Unlike scientists in decades past, Araki and her co-authors have access to a wealth of data, which they used to validate the new model with soil moisture measurements. They tapped NASA’s SMAP satellite, which uses microwaves to measure average soil moisture across the Earth’s surface.
The authors found that the nonlinear approach fit the satellite data far better than either of the two leading linear models. They also discovered that linear models tend to overestimate evapotranspiration rates, predicting that soils will dry out much faster than they actually do. A more accurate account of this process is a big deal in a state with perennial water worries.
According to Araki, some colleagues have criticized the nonlinear model as needlessly complex. While its predictions may be more accurate, they say, the additional parameter makes it more difficult to apply.
Araki acknowledges this, but counters that the results justify that tradeoff. “Even though the nonlinear model is more complicated, it fits the data better, and it captures more of the system’s behaviors,” she said. What’s more, it provides a way to investigate plant adaptations.
Peering at a plant’s playbook
It’s difficult to measure how plants manage their water uptake in response to environmental conditions. “Do they keep growing as much as they can while they still have some amount of water, or do they just completely stop transpiring to prevent tissue damage?” said co-author Bryn Morgan, a former UCSB doctoral student who is now a postdoctoral fellow at MIT.
A preliminary investigation revealed that different vegetation types adopt a range of strategies. Grasslands tended to show very little response to soil moisture, on average; they grew fast and crashed hard, maintaining high productivity until water was gone. In contrast, wooded areas took a more measured approach to water use.
Plants’ behaviors often reflect their life histories. Annual grasses set seed and then die after the ground dries up, while perennial grasses can go dormant once conditions aren’t optimal. Since grasses aren’t playing the long game, an aggressive strategy can pay off. In contrast, trees need to survive for decades to reproduce. “Trees monitor their water potential, which is analogous to their blood pressure,” Morgan said. “Some species are more aggressive like grasses, but many will reduce photosynthesis to prevent a ‘blood pressure drop.’”
“This research provides us with a much more nuanced ‘personality profile’ for how different ecosystems respond to water stress, transitioning from crude generalizations to sophisticated behavioral predictions,” Caylor said. The team will explore these dynamics further in an upcoming paper.

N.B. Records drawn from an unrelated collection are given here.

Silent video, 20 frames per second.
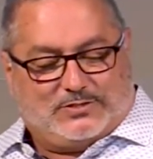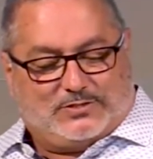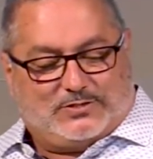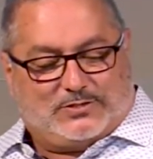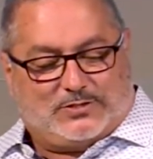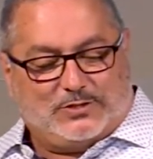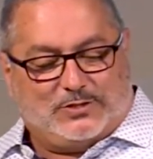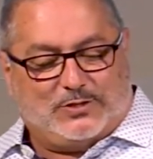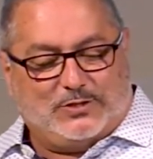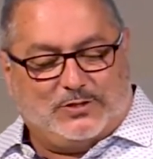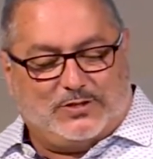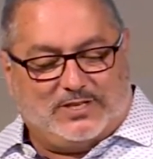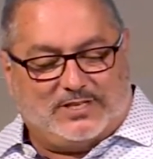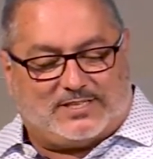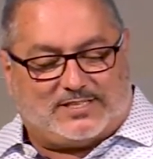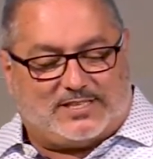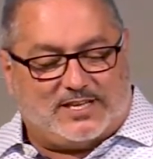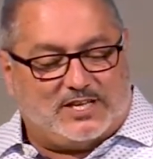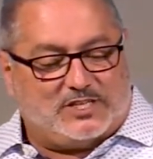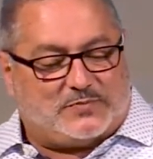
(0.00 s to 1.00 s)
to do
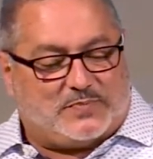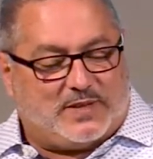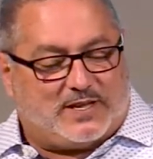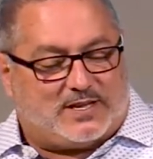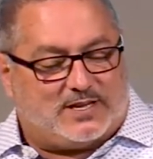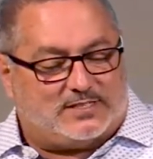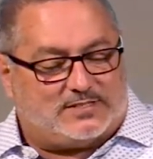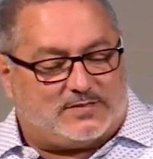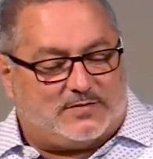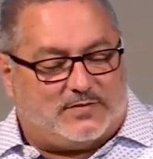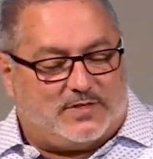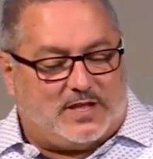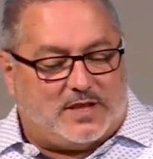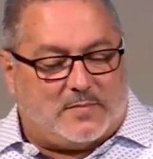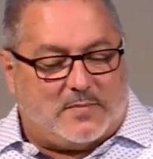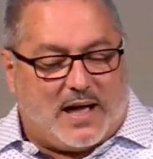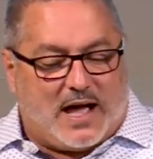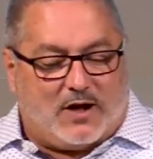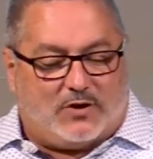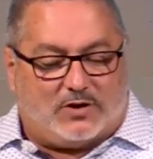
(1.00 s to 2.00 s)
these things because of the
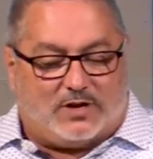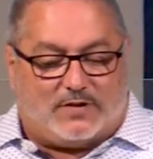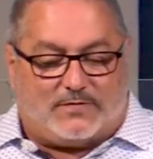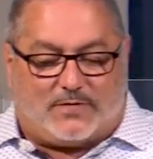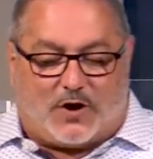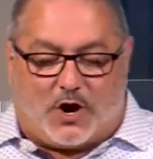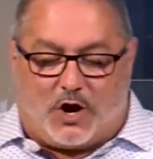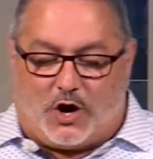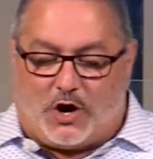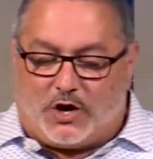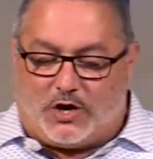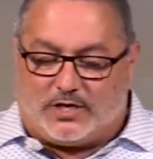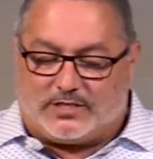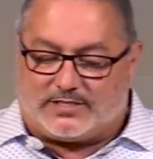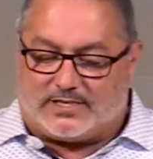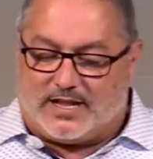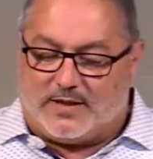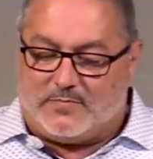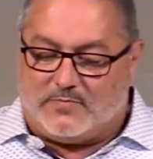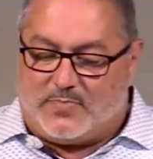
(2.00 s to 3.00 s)
amount of hurt
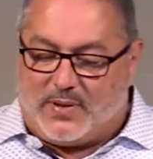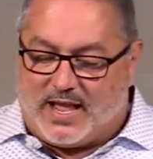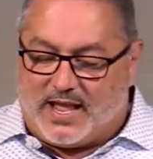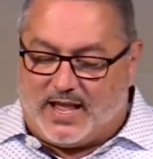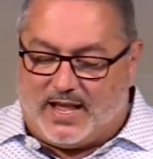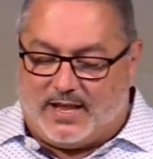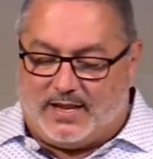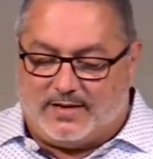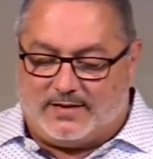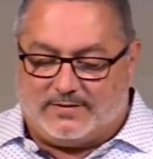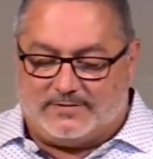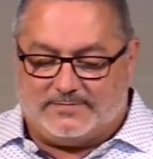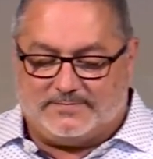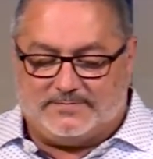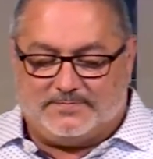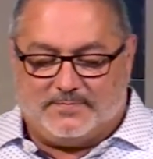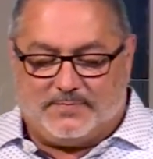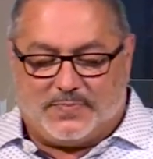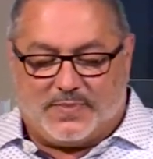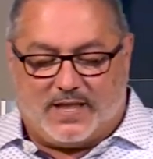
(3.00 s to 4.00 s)
and pain
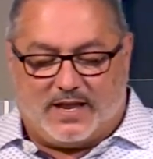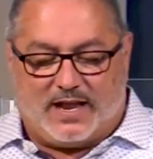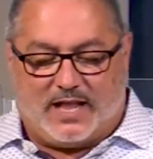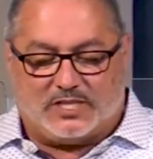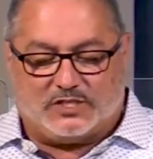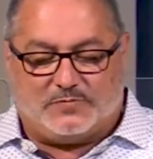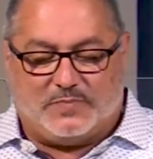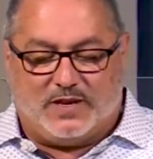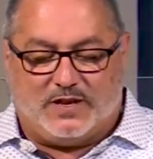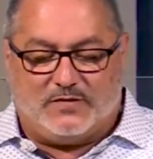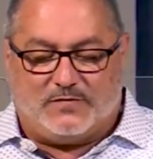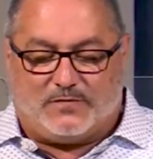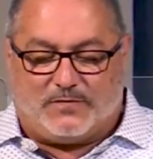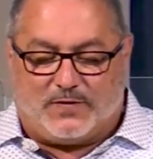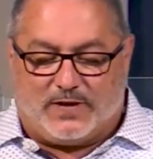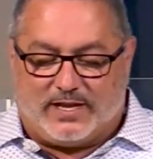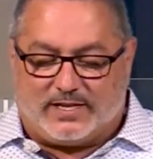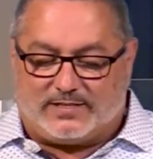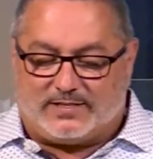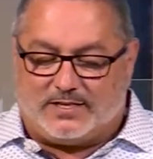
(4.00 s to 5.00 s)
that has been
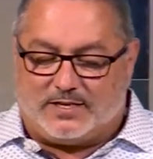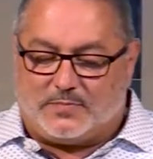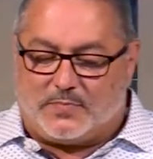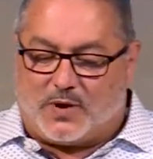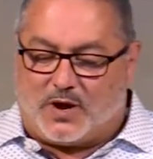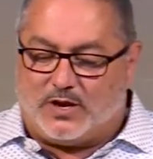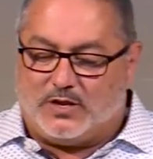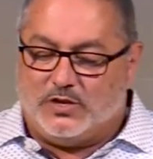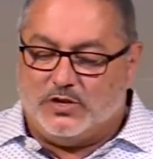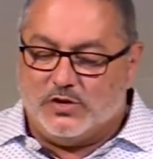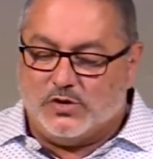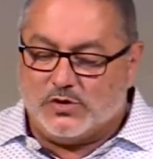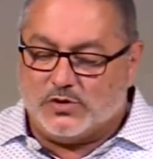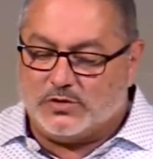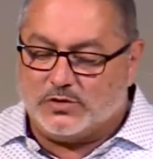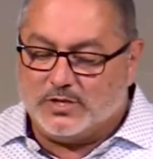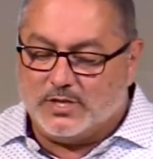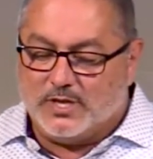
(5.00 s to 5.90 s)
inflicted upon you.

Soil moisture loss is a critical component of many models of larger Earth systems, such as precipitation feedback, carbon cycle, and solar energy partitioning. In fact, it’s one of the largest sources of uncertainty in our estimates of the carbon cycle, Morgan explained.

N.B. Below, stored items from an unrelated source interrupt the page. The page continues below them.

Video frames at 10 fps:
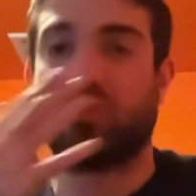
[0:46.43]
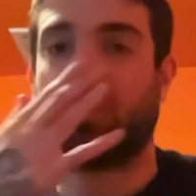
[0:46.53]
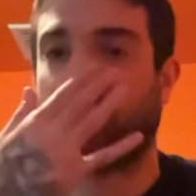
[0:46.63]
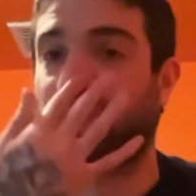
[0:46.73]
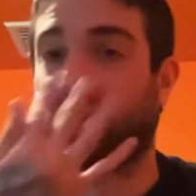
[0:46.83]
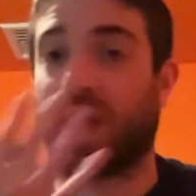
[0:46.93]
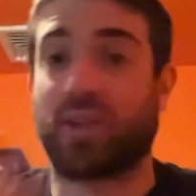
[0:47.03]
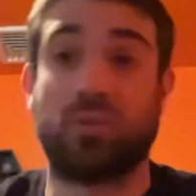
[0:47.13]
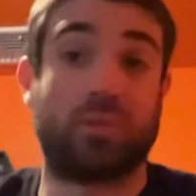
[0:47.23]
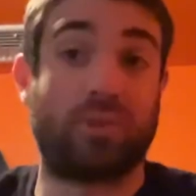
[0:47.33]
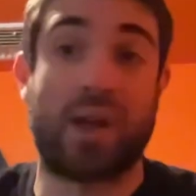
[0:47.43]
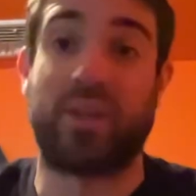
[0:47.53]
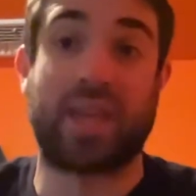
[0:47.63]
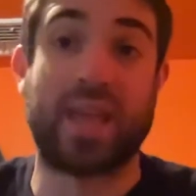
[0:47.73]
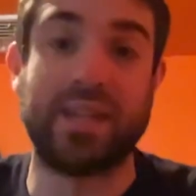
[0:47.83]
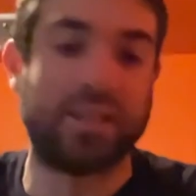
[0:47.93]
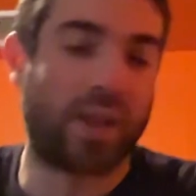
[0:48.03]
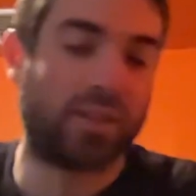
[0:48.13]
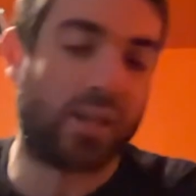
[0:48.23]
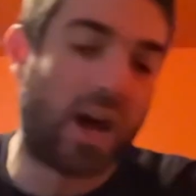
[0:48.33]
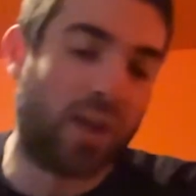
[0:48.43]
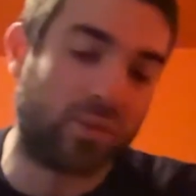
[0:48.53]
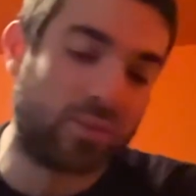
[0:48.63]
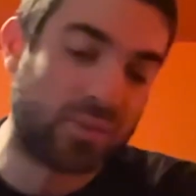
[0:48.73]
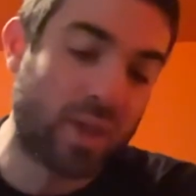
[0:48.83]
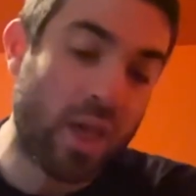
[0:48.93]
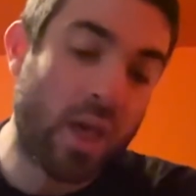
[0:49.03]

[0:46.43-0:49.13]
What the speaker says: Usually statues are around like $80, $90.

While it may be simpler, a linear model of soil drydown overlooks the dynamic relationship between plants and soil moisture. “It’s really important to have that interaction, because that’s going to propagate into other components in larger models,” Araki said.

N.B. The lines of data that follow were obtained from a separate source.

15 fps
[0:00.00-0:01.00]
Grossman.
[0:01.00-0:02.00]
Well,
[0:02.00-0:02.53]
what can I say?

This, in turn, will help us manage resources, forecast climate conditions and prepare for disasters. Farmers can better understand which crops will thrive under changing rainfall patterns. Water managers can incorporate more nuances on how different landscapes affect water availability. And conservationists can predict which ecosystems are most vulnerable to drought.
These findings will help us fine tune our conservation and adaptation strategies to specific challenges, much like trees and grasses adopt the water-use strategy that best fits their needs and limitations.